__Data records__.
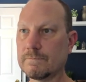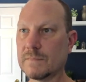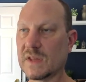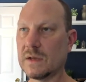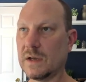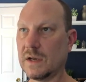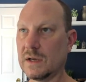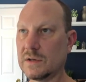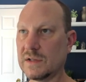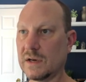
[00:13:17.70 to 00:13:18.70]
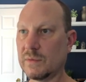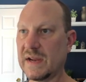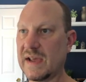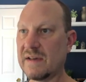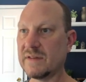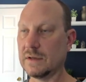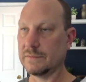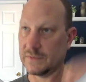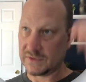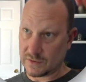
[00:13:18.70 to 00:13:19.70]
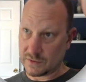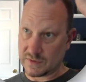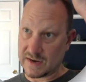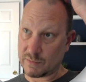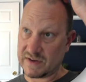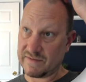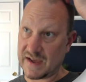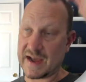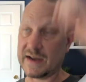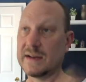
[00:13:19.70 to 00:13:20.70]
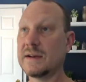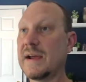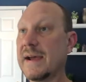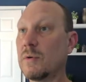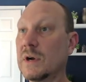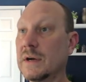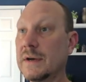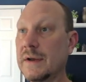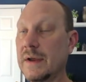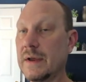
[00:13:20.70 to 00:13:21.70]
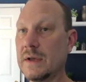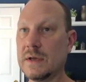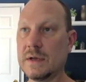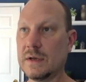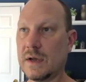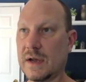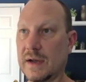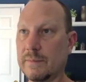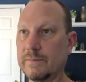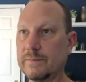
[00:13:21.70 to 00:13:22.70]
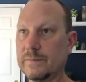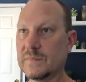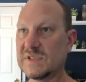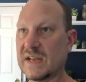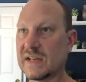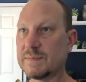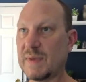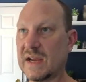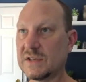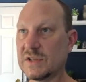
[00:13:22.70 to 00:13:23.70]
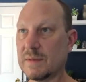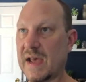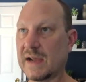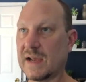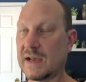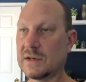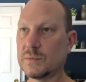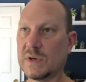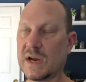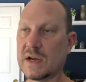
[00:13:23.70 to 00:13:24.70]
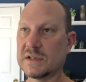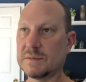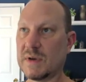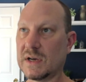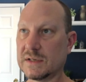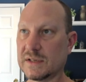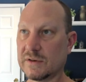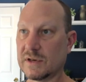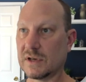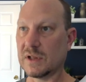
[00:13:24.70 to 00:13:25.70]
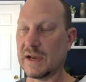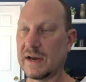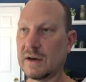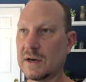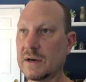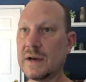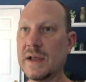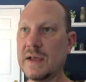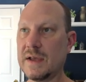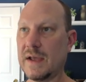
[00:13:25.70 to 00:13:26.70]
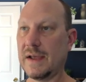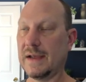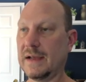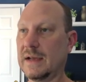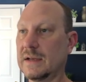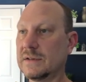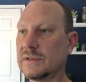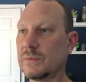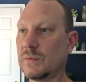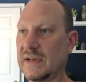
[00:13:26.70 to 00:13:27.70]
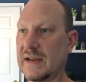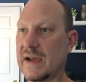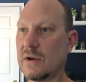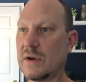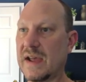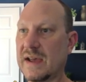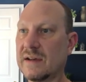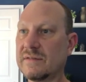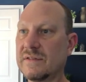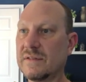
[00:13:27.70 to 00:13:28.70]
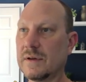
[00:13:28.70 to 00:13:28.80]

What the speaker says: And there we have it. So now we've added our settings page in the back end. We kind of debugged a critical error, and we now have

...

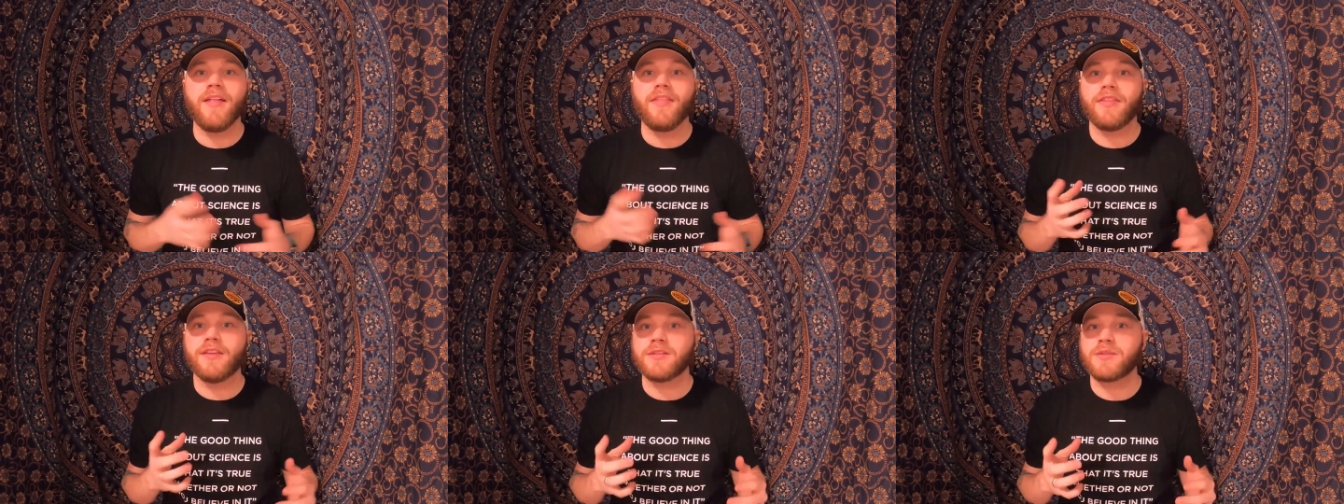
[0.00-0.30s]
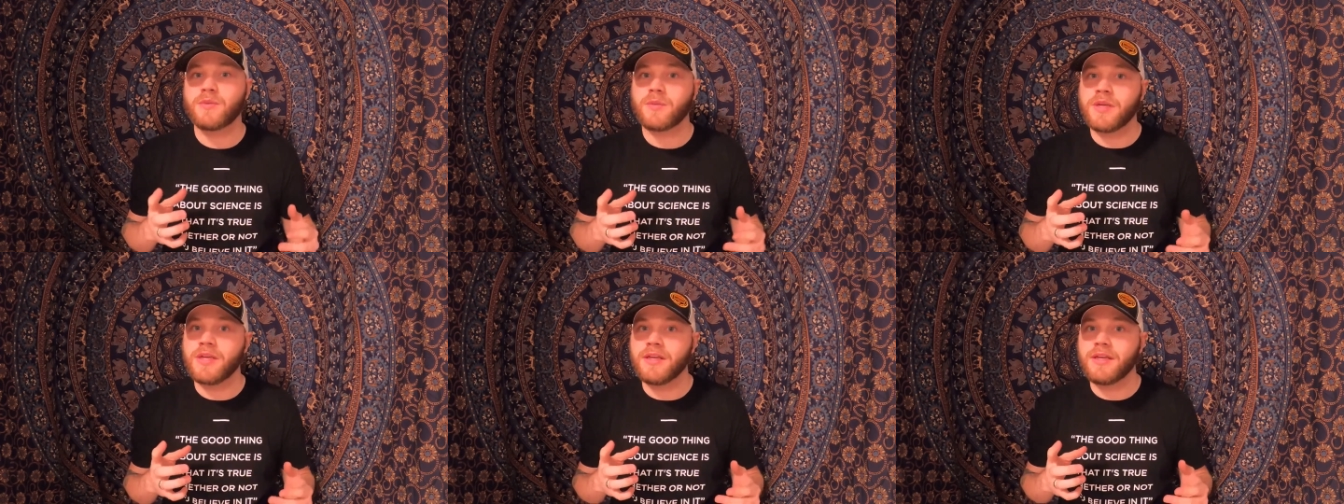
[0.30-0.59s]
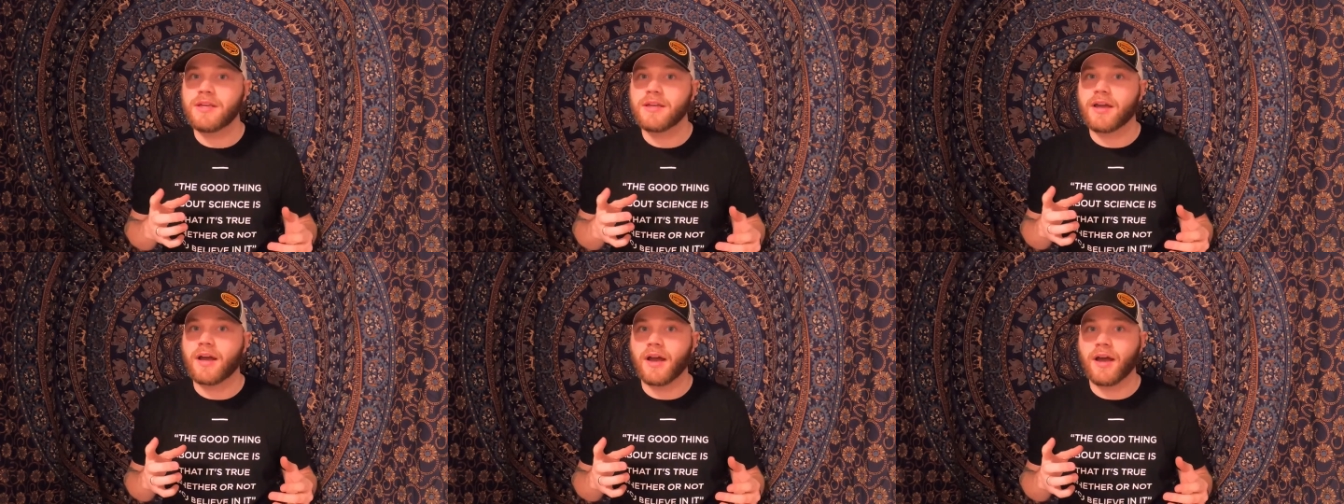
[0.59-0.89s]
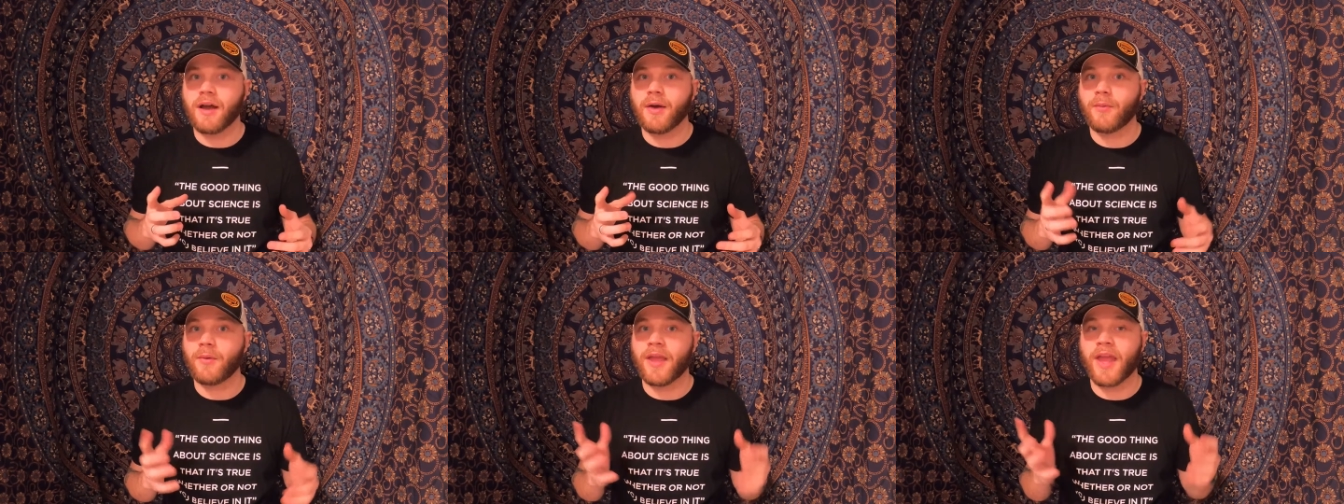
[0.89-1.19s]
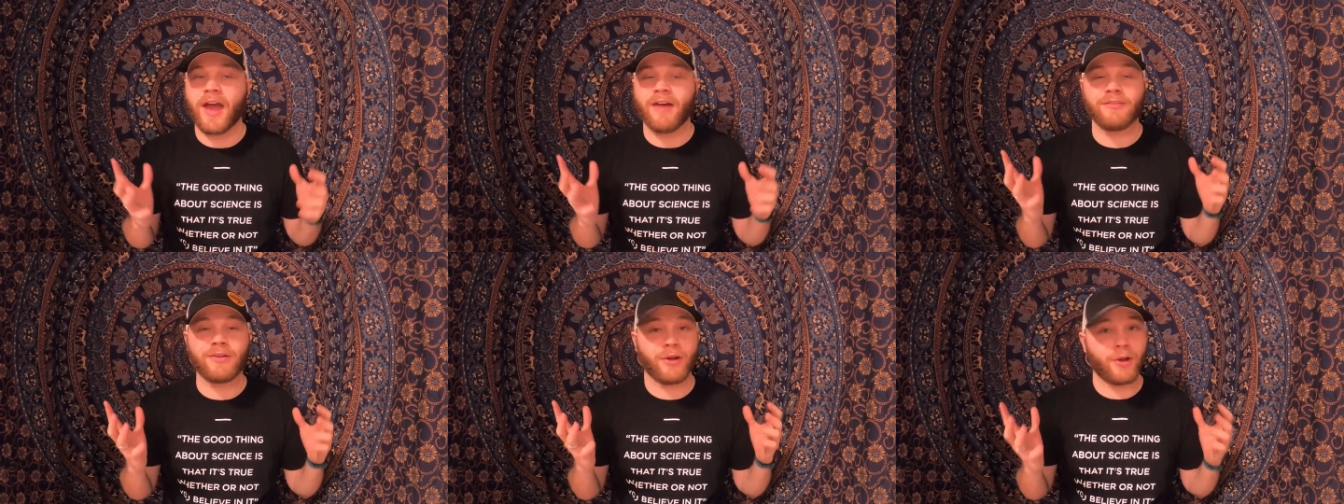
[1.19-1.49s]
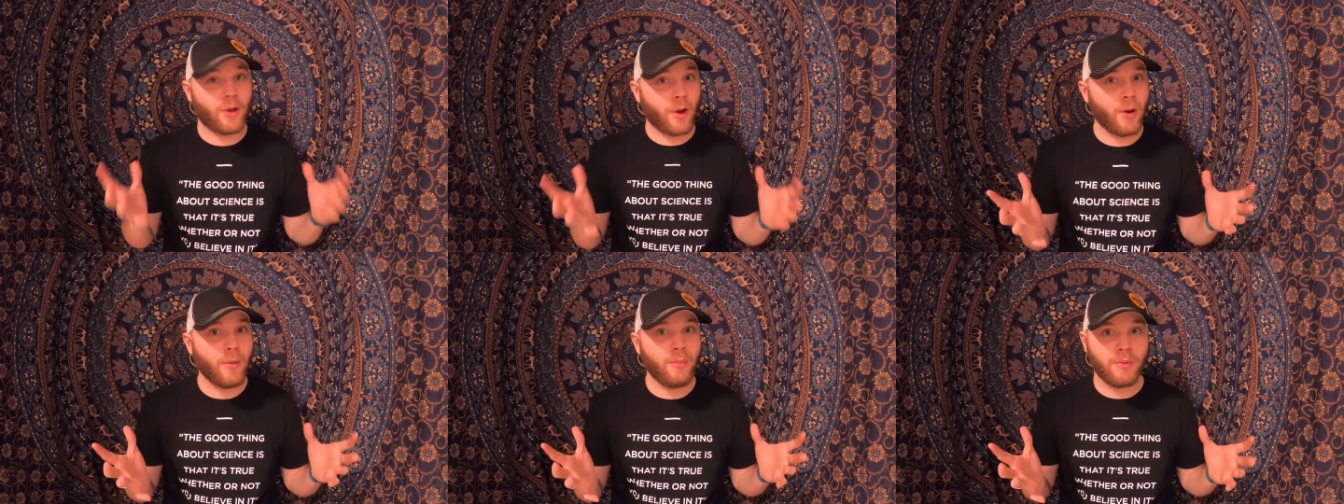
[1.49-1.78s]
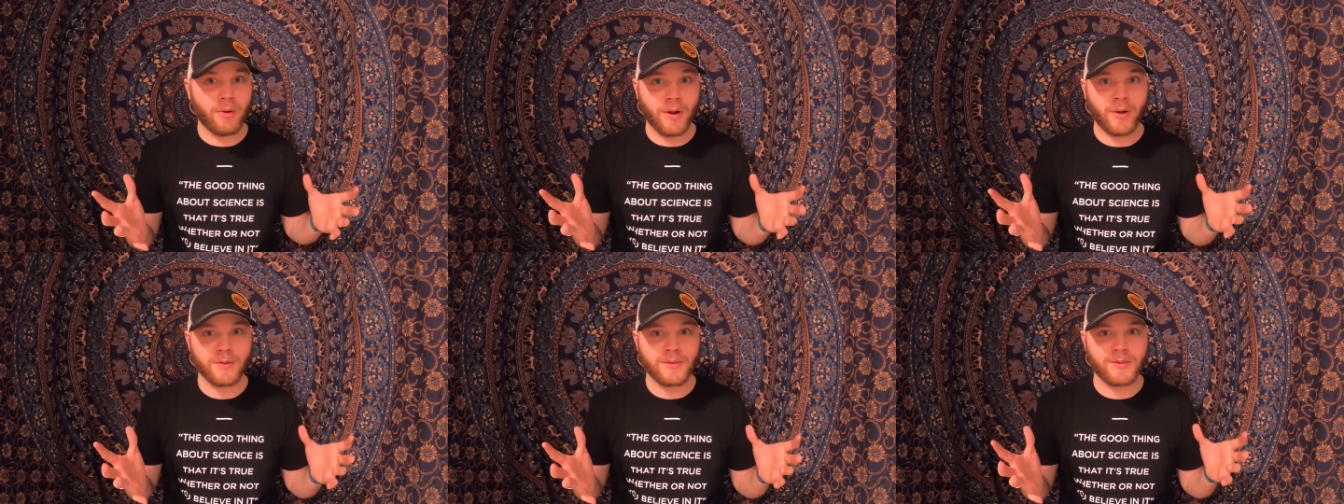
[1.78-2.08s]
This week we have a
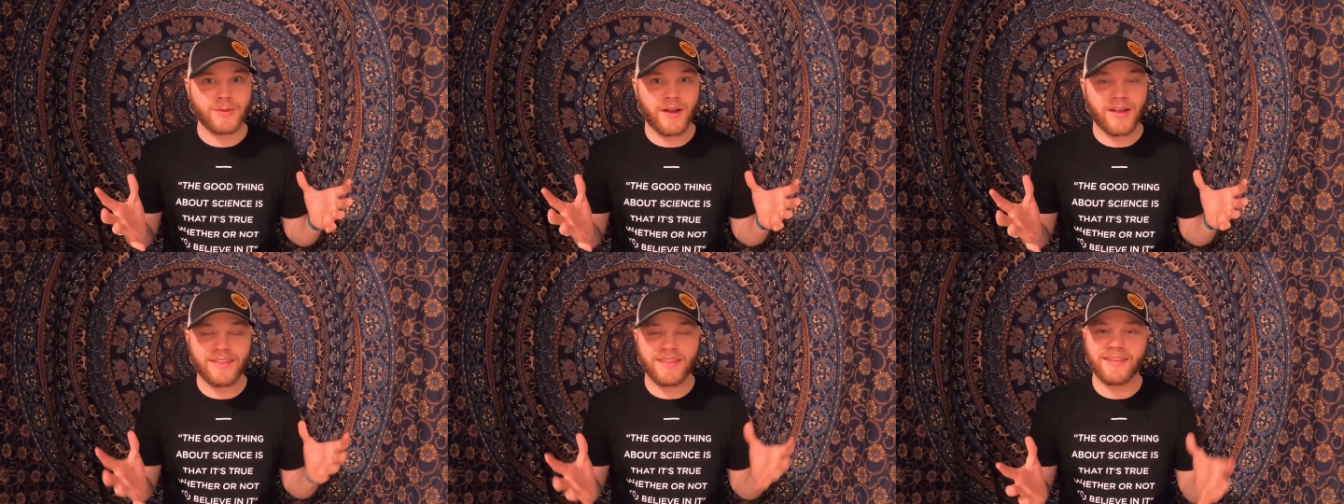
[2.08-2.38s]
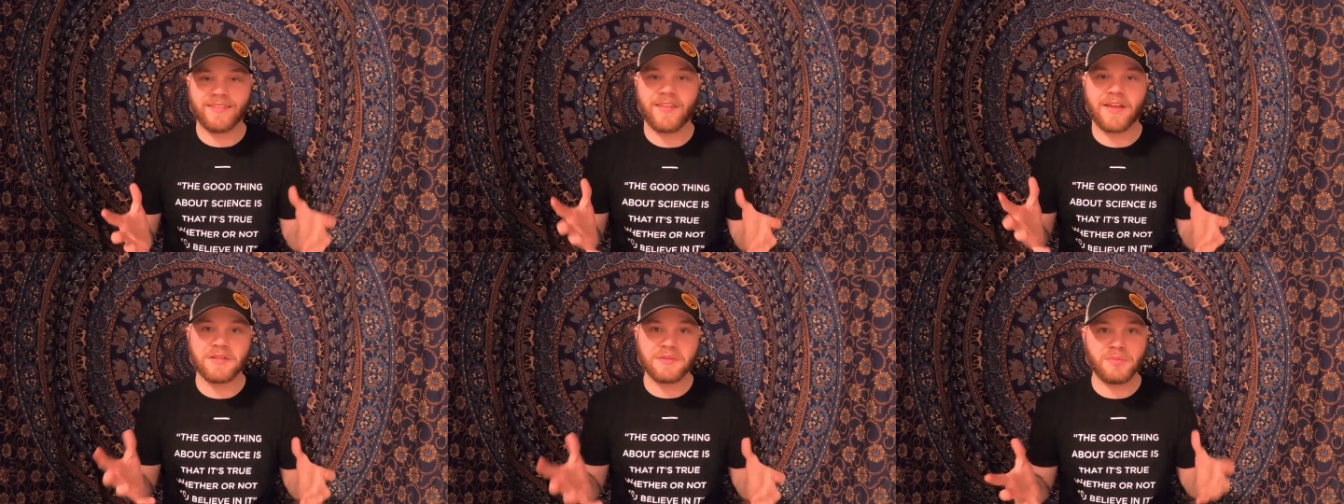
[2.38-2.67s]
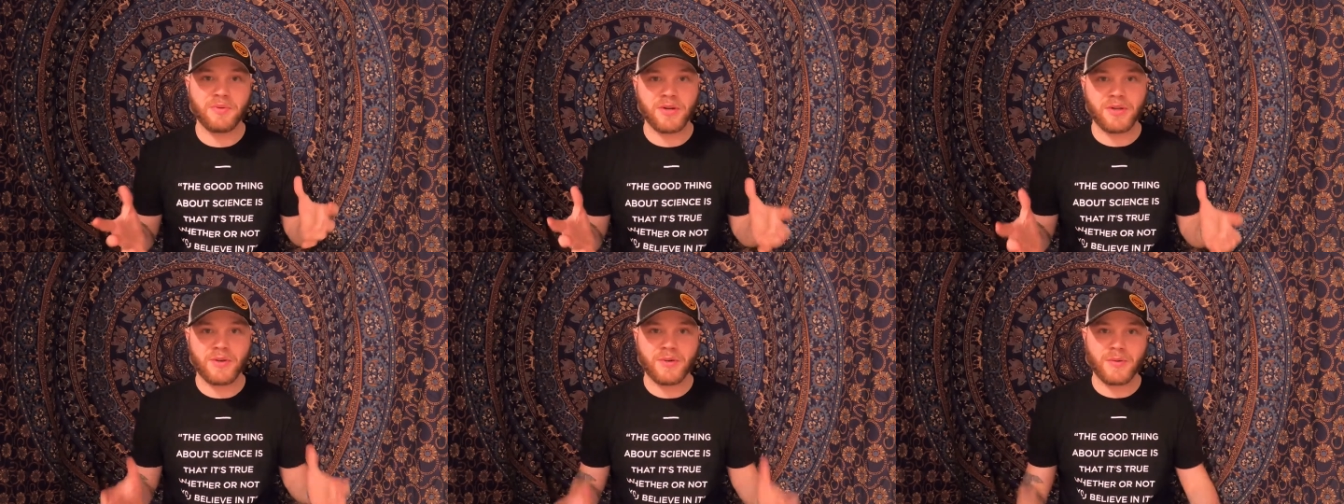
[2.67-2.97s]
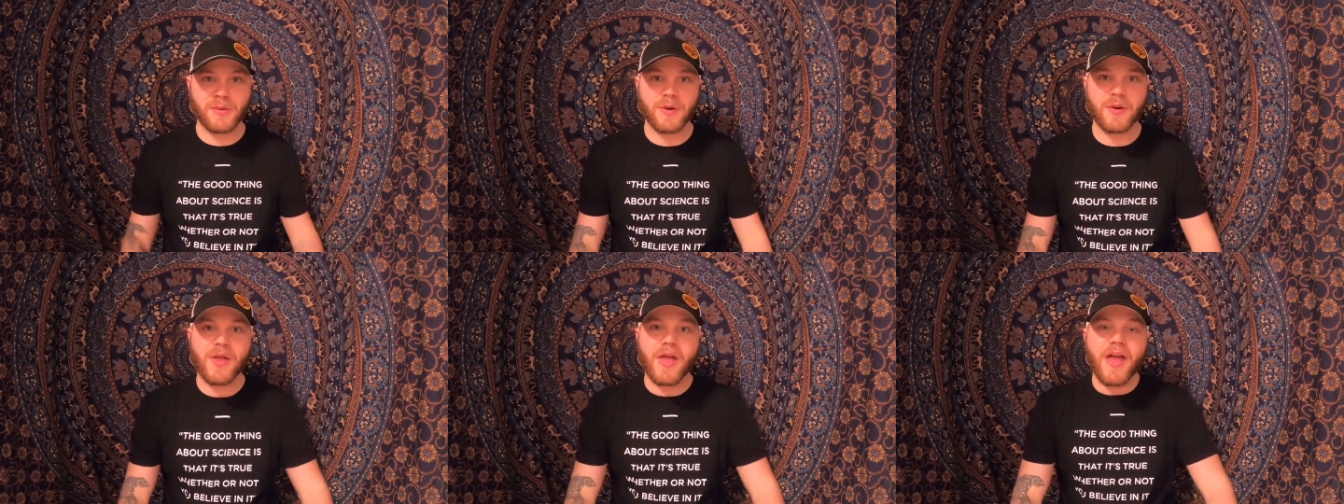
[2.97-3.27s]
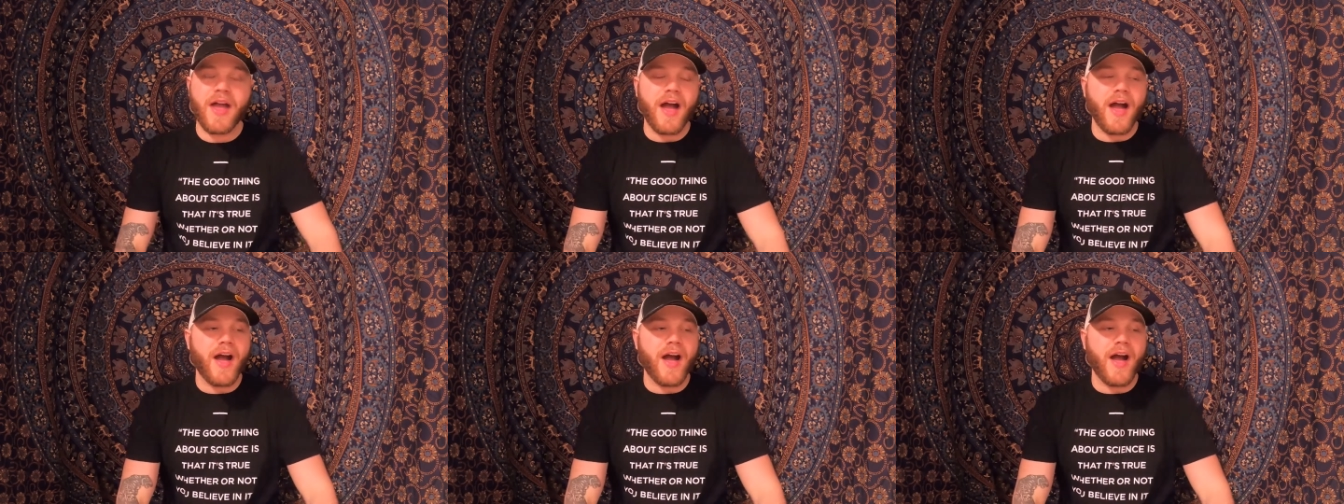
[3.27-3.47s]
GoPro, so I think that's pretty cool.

__Work required__. Output exactly the lines above, beginning at the one with "[00:13:17.70 to 00:13:18.70]" and stopping after the one with "What the speaker". Pictures are to be omitted.

__Solution for this problem__.
[00:13:17.70 to 00:13:18.70]
[00:13:18.70 to 00:13:19.70]
[00:13:19.70 to 00:13:20.70]
[00:13:20.70 to 00:13:21.70]
[00:13:21.70 to 00:13:22.70]
[00:13:22.70 to 00:13:23.70]
[00:13:23.70 to 00:13:24.70]
[00:13:24.70 to 00:13:25.70]
[00:13:25.70 to 00:13:26.70]
[00:13:26.70 to 00:13:27.70]
[00:13:27.70 to 00:13:28.70]
[00:13:28.70 to 00:13:28.80]

What the speaker says: And there we have it. So now we've added our settings page in the back end. We kind of debugged a critical error, and we now have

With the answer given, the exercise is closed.